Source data
--- START ---

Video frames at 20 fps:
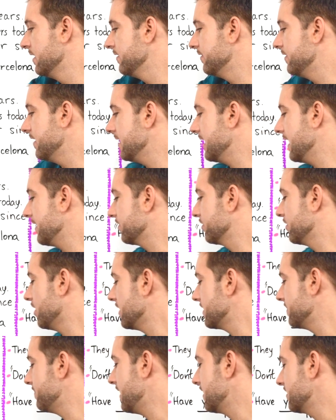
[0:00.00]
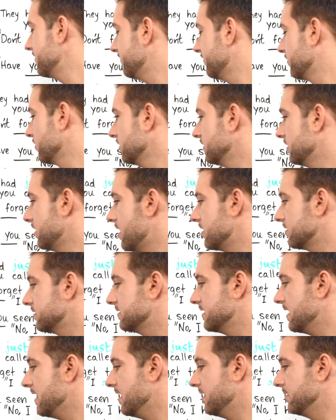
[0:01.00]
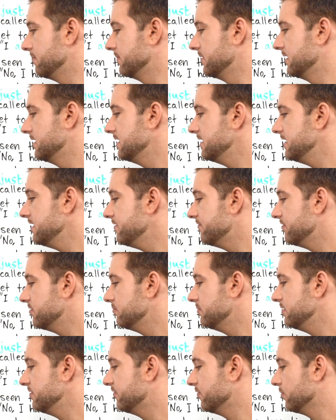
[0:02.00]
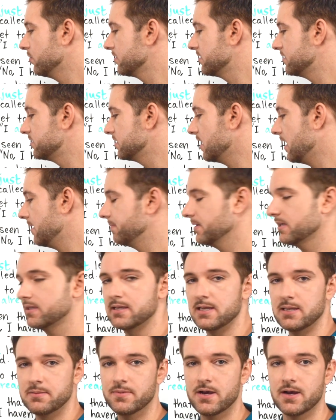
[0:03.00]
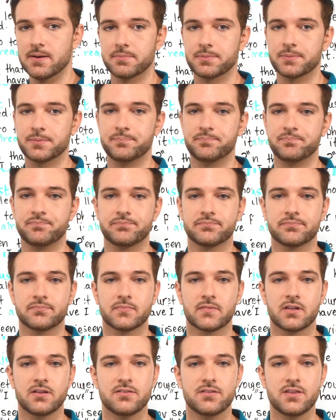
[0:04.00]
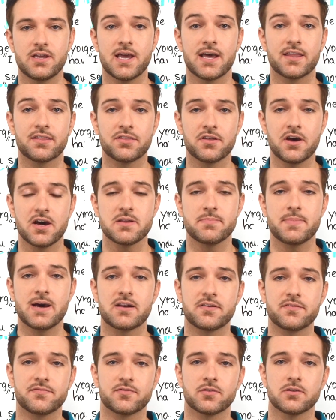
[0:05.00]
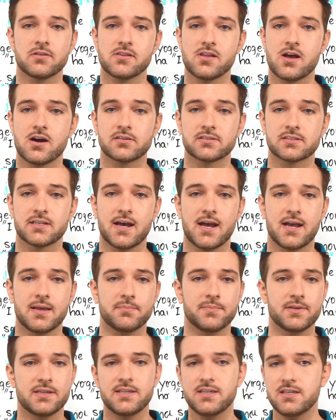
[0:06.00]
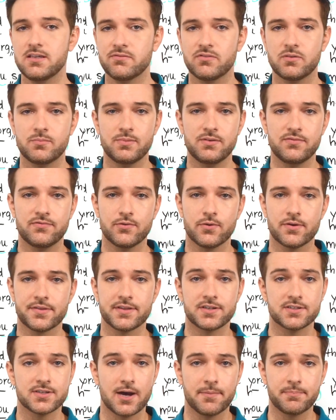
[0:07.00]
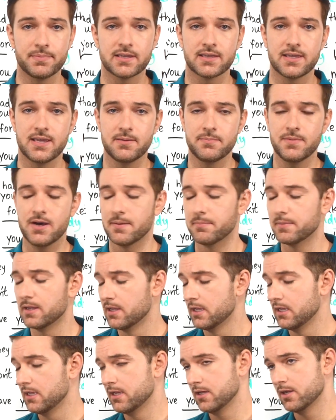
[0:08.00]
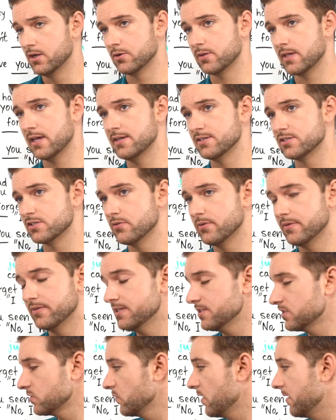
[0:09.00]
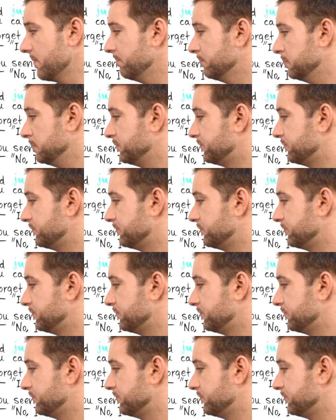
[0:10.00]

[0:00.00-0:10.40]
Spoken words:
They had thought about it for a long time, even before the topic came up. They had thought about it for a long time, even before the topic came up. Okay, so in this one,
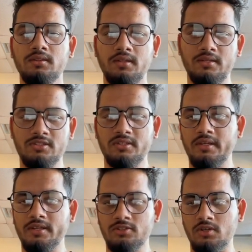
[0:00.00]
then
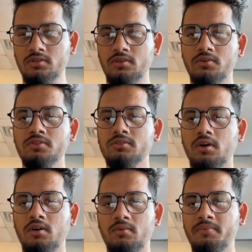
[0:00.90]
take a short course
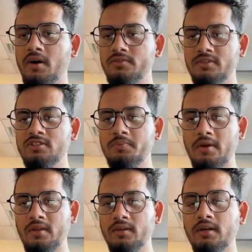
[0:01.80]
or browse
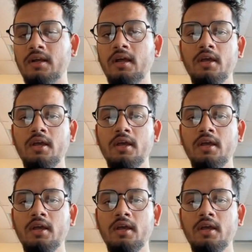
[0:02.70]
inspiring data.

--- END ---

• TASK TO COMPLETE: Your reply is the full set of entries reproduced exactly, with images omitted.

• REPLY TO THE EXERCISE:
Video frames at 20 fps:
[0:00.00]
[0:01.00]
[0:02.00]
[0:03.00]
[0:04.00]
[0:05.00]
[0:06.00]
[0:07.00]
[0:08.00]
[0:09.00]
[0:10.00]

[0:00.00-0:10.40]
Spoken words:
They had thought about it for a long time, even before the topic came up. They had thought about it for a long time, even before the topic came up. Okay, so in this one,
[0:00.00]
then
[0:00.90]
take a short course
[0:01.80]
or browse
[0:02.70]
inspiring data.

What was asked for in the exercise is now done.